Reputation: 77
I am working on redesigning a somewhat poorly designed system and have run across the following issue. I have a time field where the user can select the hour, minute, and time zone for an event. These are done with an HTML select drop down menu with several different options. My predecessor felt it necessary to enable people to select an exact minute whereas in my particular application 15 minute increments will suffice, (not to mention make the list about a million times easier to navigate through for the users).
The issue I have is this, if an event was created to occur at say 1:17 PM previously but 17 is no longer in my minute drop down menu It will display the default --select-- option. But I would prefer that in these cases the 17 appear in the menu and be selected as the default. My issue is I don't know how exactly to check if my minute value already exists in the list, and then add it if it isn't. I suppose I could be creating a PHP array in parallel with my drop down options, but I would prefer to be able to look directly at the list of options and determine if the value is already there, if so move on, if not add it to the end. Is there a way to get this kind of information from an HTML object in PHP?
Upvotes: 0
Views: 1611
Reputation: 174997
PHP runs during the HTML renders, if you wish to alter a <select>
with PHP, that rendering must be done before the list is presented. Your best solution is to create an array and add your custom value in there.
define('DEFAULT_SELECT', array(0, 15, 30, 45));
...
$select_options = DEFAULT_SELECT;
if (!in_array($new_option, $select_options)) { array_push($new_option, $select_options)); }
Upvotes: 0
Reputation: 19745
Why don't you just create the entire object (select/option) and remove it from the webpage you have? You'd still have the HTML page. You just don't put the HTML for the select/option ahead of time.

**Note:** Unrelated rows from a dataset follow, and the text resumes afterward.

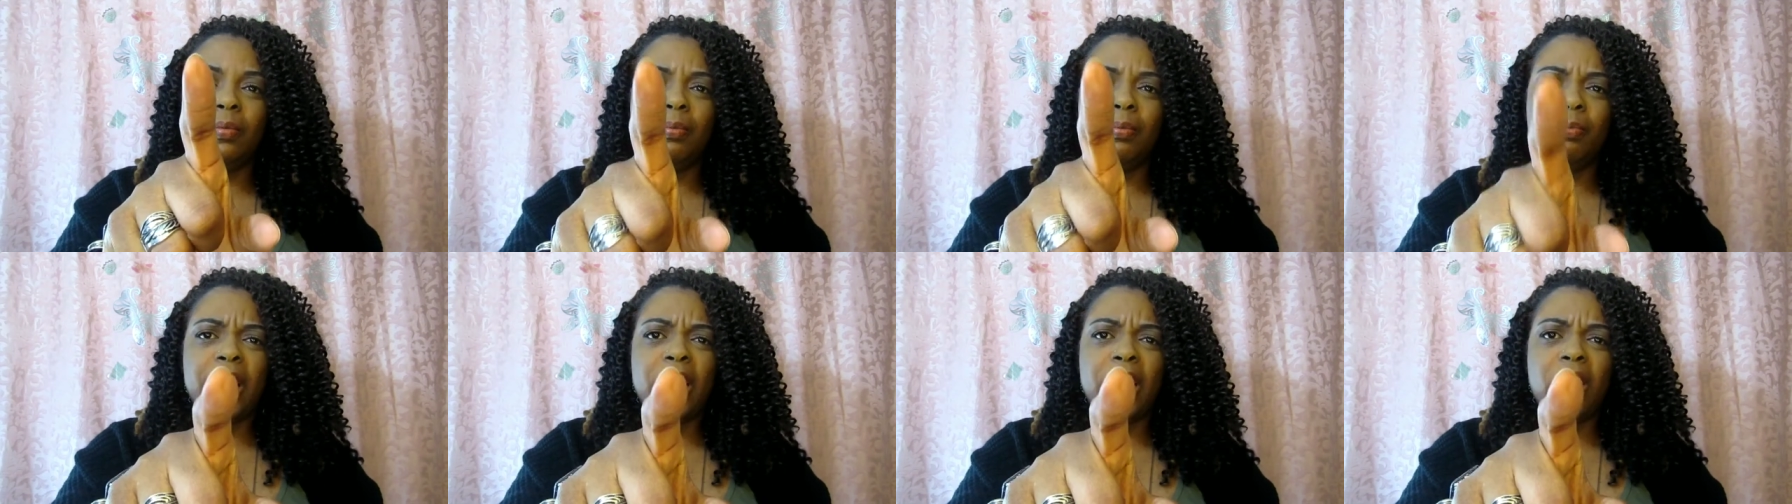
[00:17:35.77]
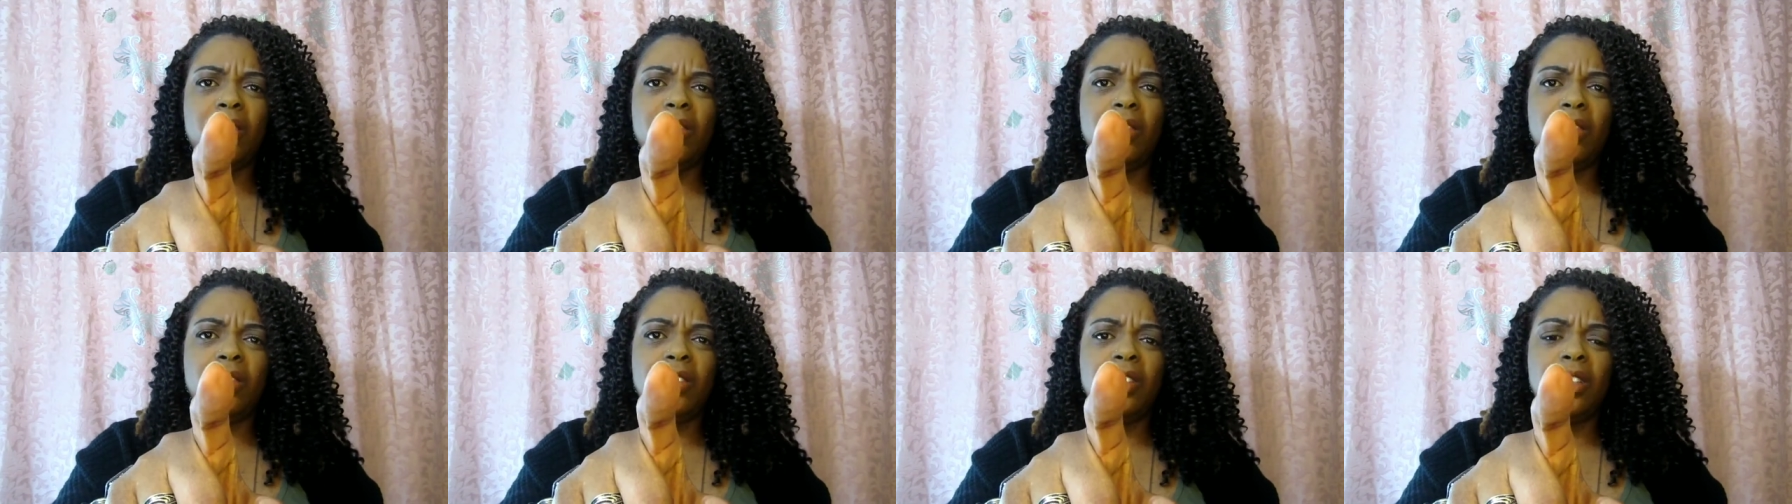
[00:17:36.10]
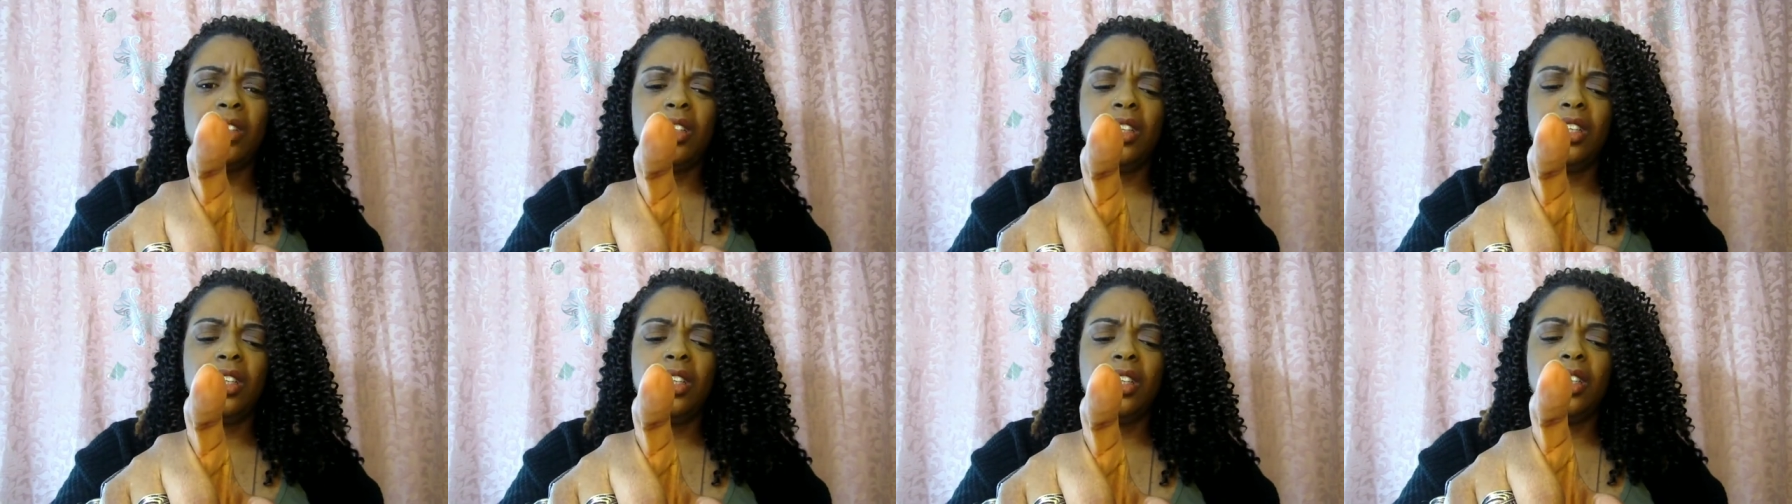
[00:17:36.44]
bell.
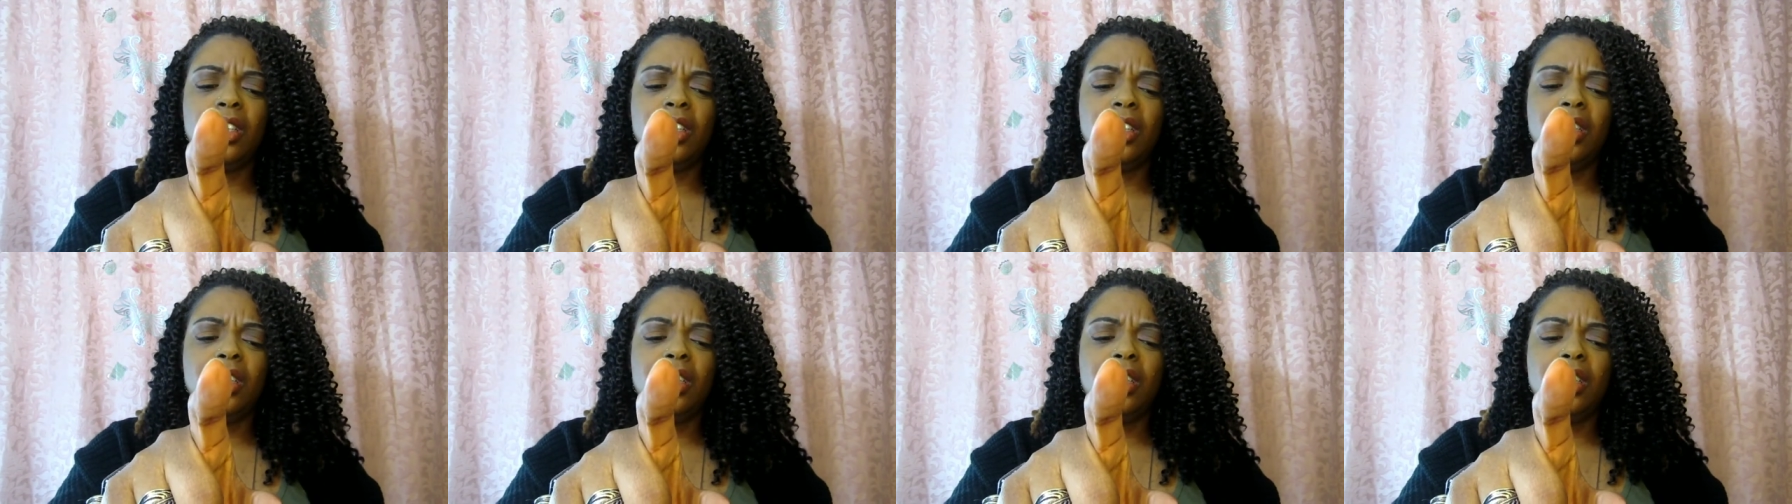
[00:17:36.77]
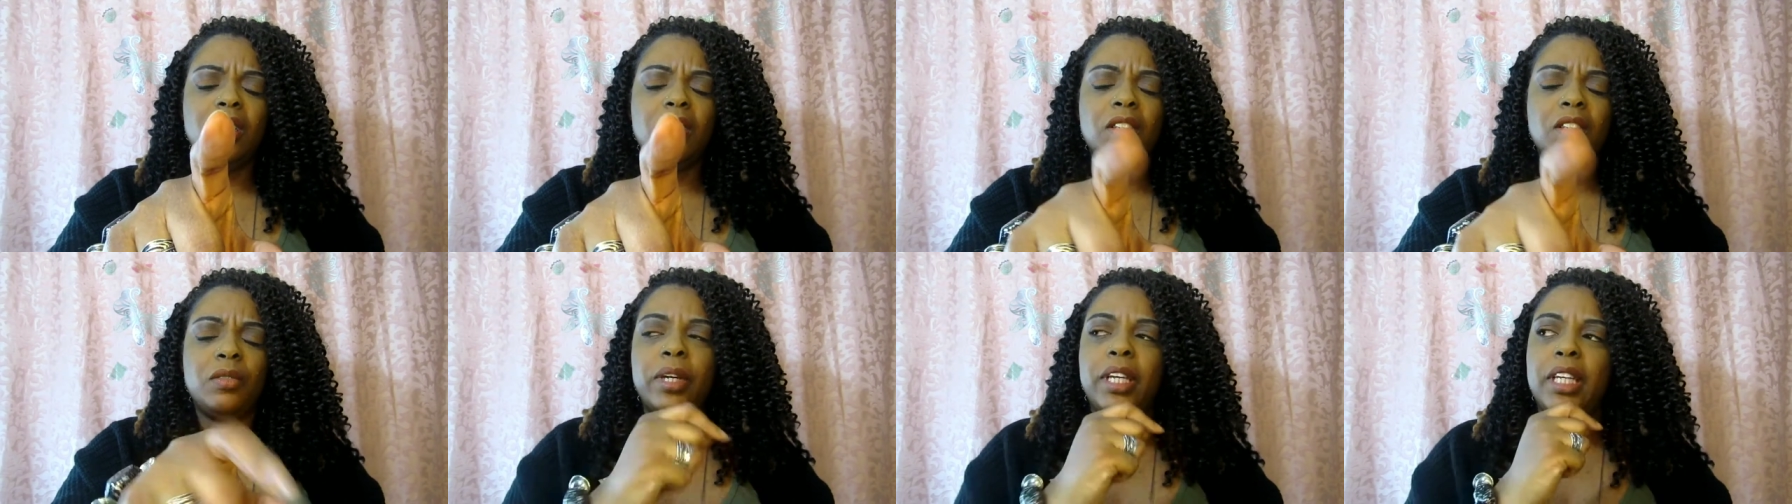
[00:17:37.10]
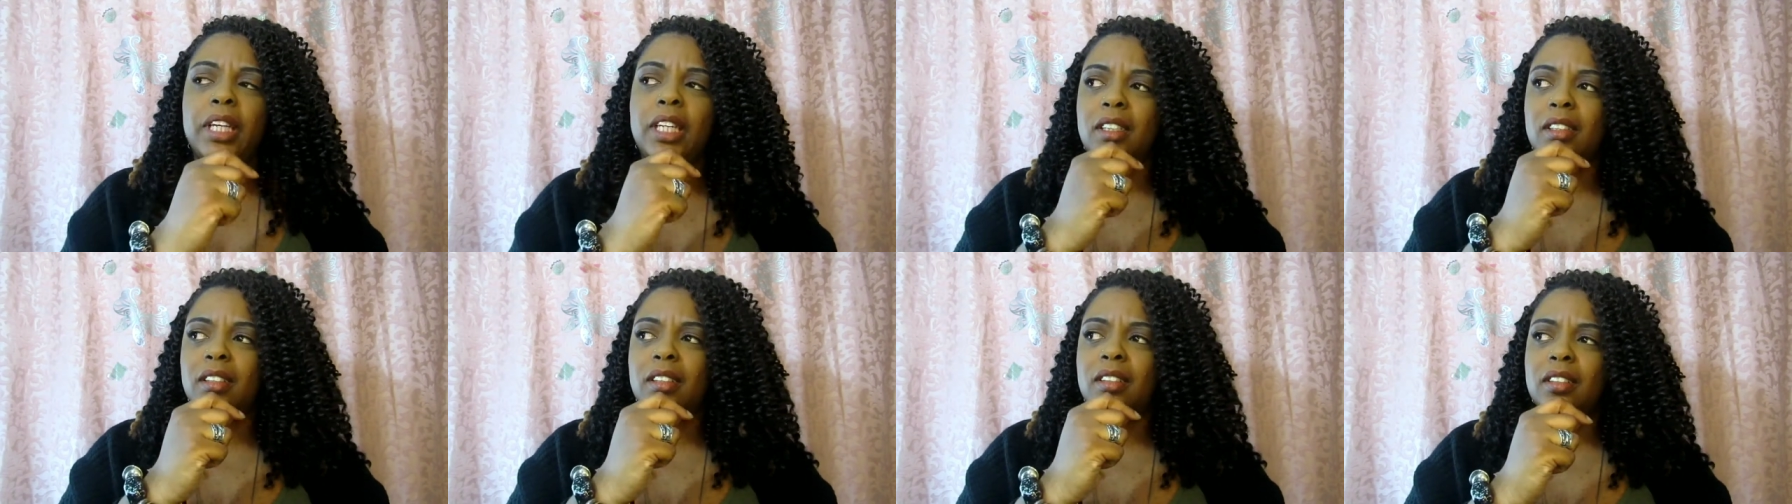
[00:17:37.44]

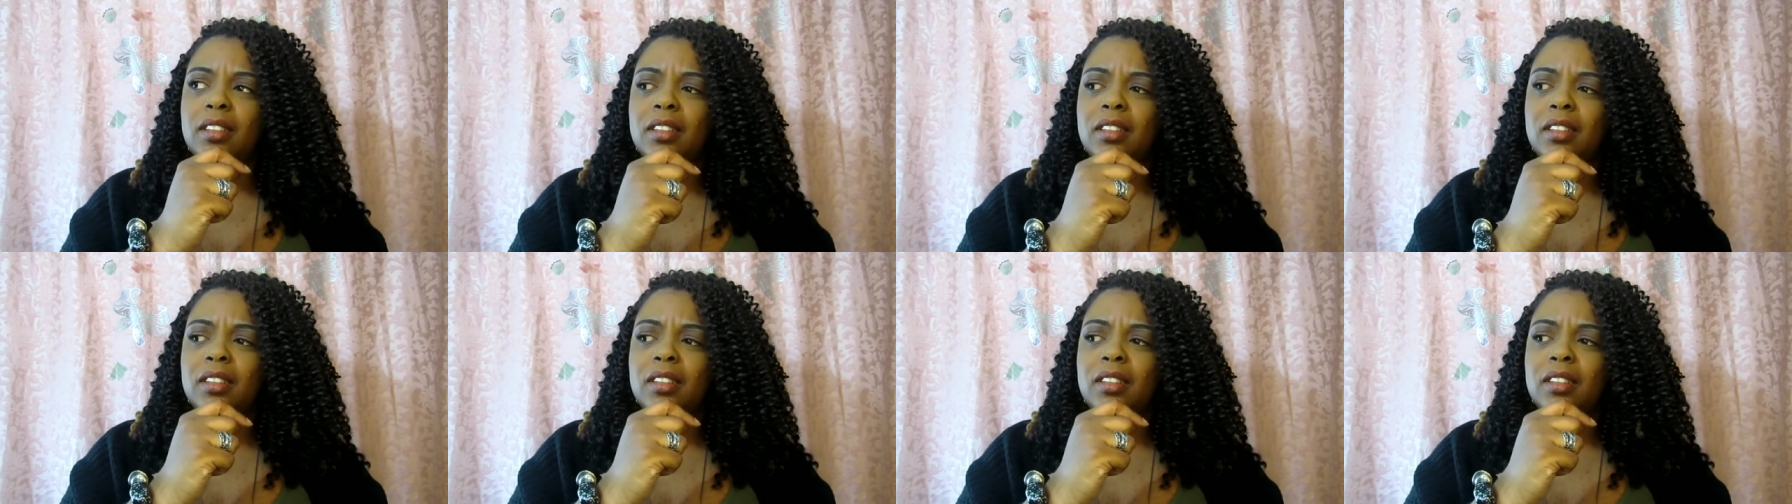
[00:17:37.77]
Wait.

You build it in the PHP and put it on the page.
You use the PHP to decide the values that need to be in Option.
Upvotes: 0
Reputation: 47776
No, short of parsing your HTML using a PHP parser and get the values, there is no good way of knowing that beforehand. The best solution for that would be to have an array with the values in your dropdown and check with that array.
Alternatively, I would suggest selecting the nearest of the new possible values to the user's previous choice. You could get it like that:
round($minute, 15) * 15; //14 will give 15, 35 will give 30, etc
Upvotes: 0
Reputation: 34224
No you can't access this information from PHP. Only thing you could do is to buffer the html you are sending and then use DOM to access the drop down. But I suggest you use a php array, just as you mentioned, and create the drop down from it.
$values = array(0,15,30,45);
if(!in_array($values, $minute)) {
$values[] = $minute;
}
// Generate select box..
[...]
Upvotes: 1
Reputation: 4187
You could use modulus (%) to work out if the value is divisible by 15 (assuming you are using the minutes 0, 15, 30 and 45 in the new list) e.g.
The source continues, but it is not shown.